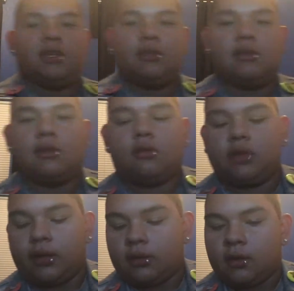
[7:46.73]
the needle
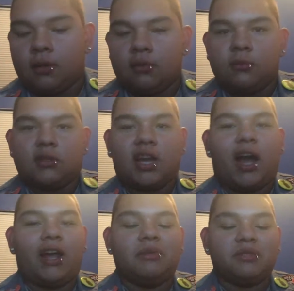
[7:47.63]
like
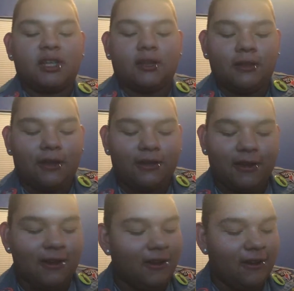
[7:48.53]
times and
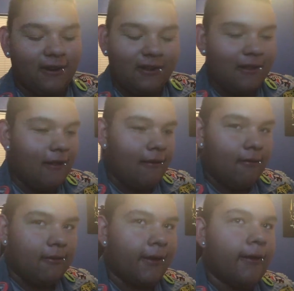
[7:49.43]

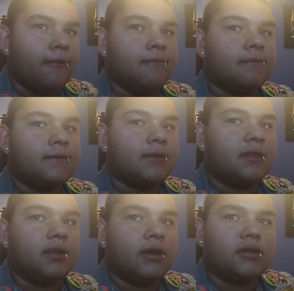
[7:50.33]

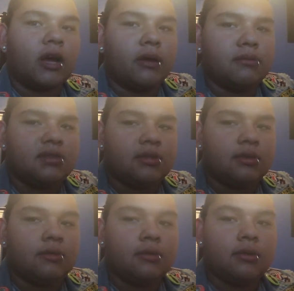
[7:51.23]
like times
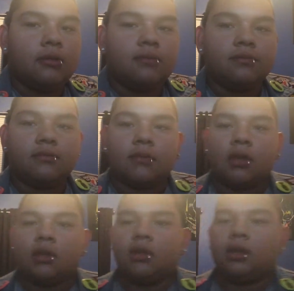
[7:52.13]
and
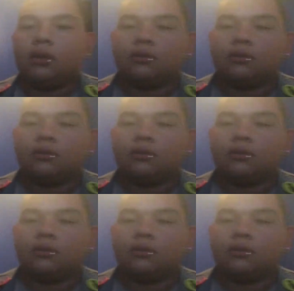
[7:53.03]
yeah.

######

* [INSTRUCTIONS TO FOLLOW]: Everything in the listing should be copied exactly, apart from the images it holds.

* [RESULT FOR THIS TASK]:
[7:46.73]
the needle
[7:47.63]
like
[7:48.53]
times and
[7:49.43]

[7:50.33]

[7:51.23]
like times
[7:52.13]
and
[7:53.03]
yeah.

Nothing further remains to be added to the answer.